Hedrick, Blackwell & Morton, L.L.P., by B. Danforth Morton,
for plaintiff-appellant.
No brief filed on behalf of defendant-appellee.
EAGLES, Chief Judge.
This appeal arises from an action for declaratory judgment to
construe the terms of an insurance policy.
The record tends to establish the following facts: On 18
December 1996, Southern Fire & Casualty Company (Southern) issued
a commercial auto insurance policy to Kirby's Garage, Inc.

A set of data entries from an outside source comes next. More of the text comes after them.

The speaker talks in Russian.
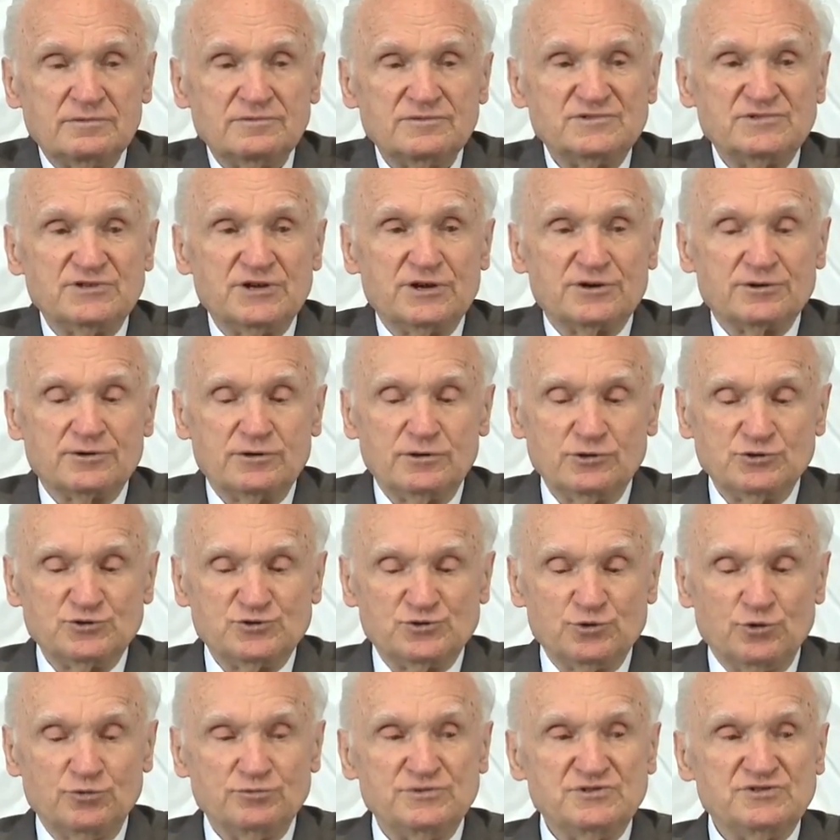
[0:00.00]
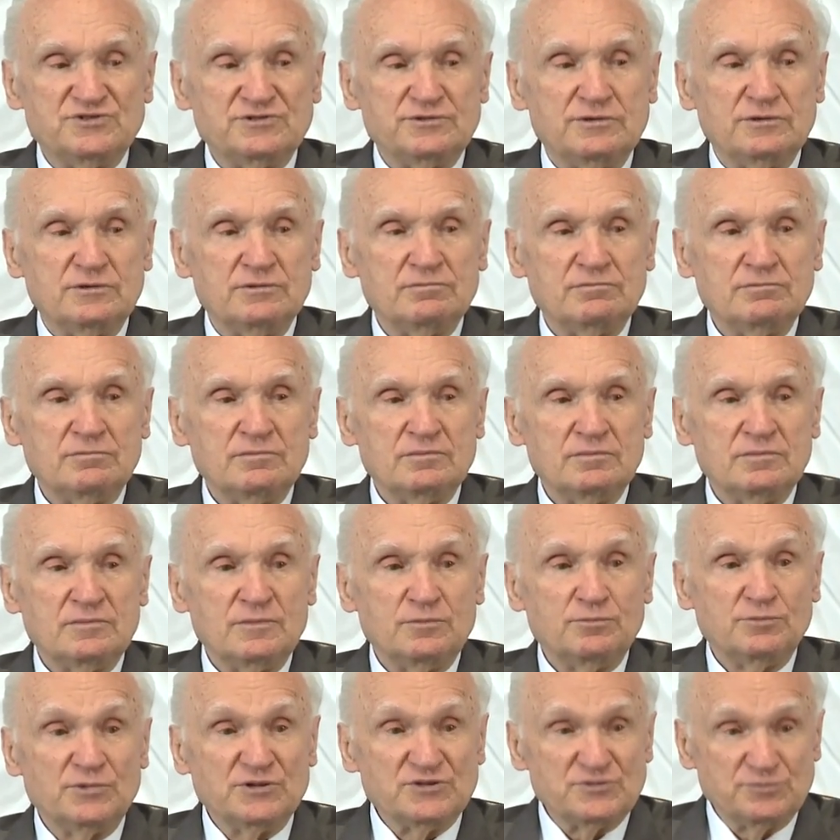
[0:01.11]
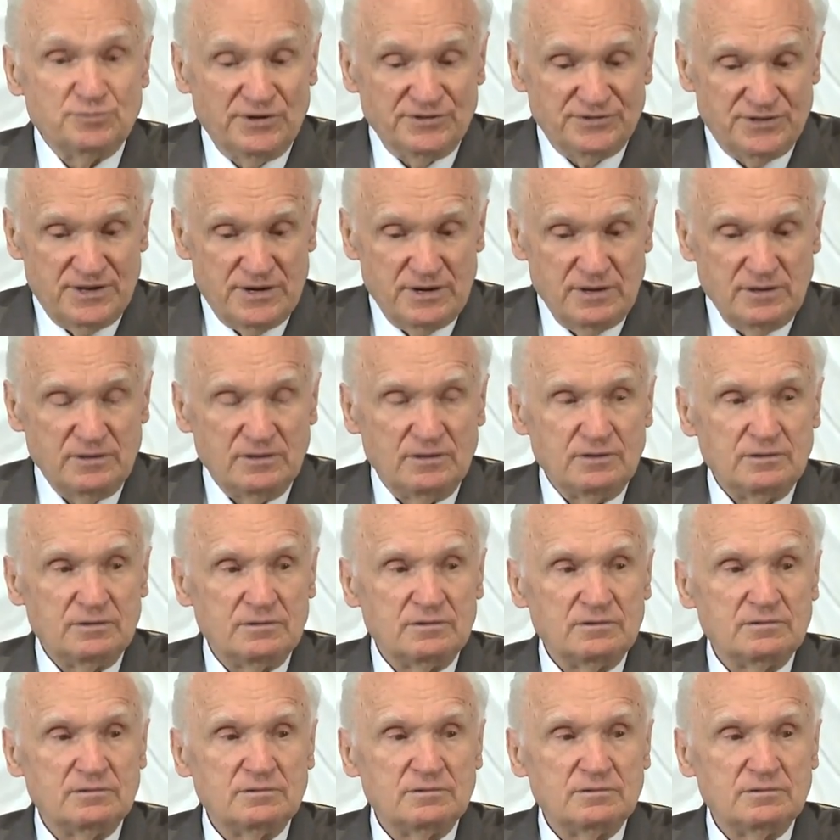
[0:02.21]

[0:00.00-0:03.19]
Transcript: В зеркало совести. Посмотри.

(Kirby's), covering seven tow trucks. On 23 June 1997, during
the coverage period of the policy, one of Kirby's tow trucks was
damaged when it was hit from behind by a truck negligently driven
by Anthony J. Padgett. Padgett's truck was insured by Travelers
Insurance Co. (Travelers). Although Kirby's damages totaled
$33,759.84 ($13,759.84 for property damage and $20,000.00 for loss
of use), Padgett's policy limited coverage to $25,000.00. Padgett
subsequently admitted liability and Travelers tendered payment toKirby's in the full amount of Padgett's policy. Kirby's sought to
recover the balance ($8,759.84) from Southern by filing a claim
against the underinsured motorist provisions of its policy with
Southern.
The schedule of coverages on the Business Auto Coverage Form
included in Kirby's policy indicates a policy limit, i.e., the most
Southern will pay for any one loss or accident involving a covered
auto, in the amount of $1 million. The schedule further indicates
that coverage in this amount extends to (1) liability, (2)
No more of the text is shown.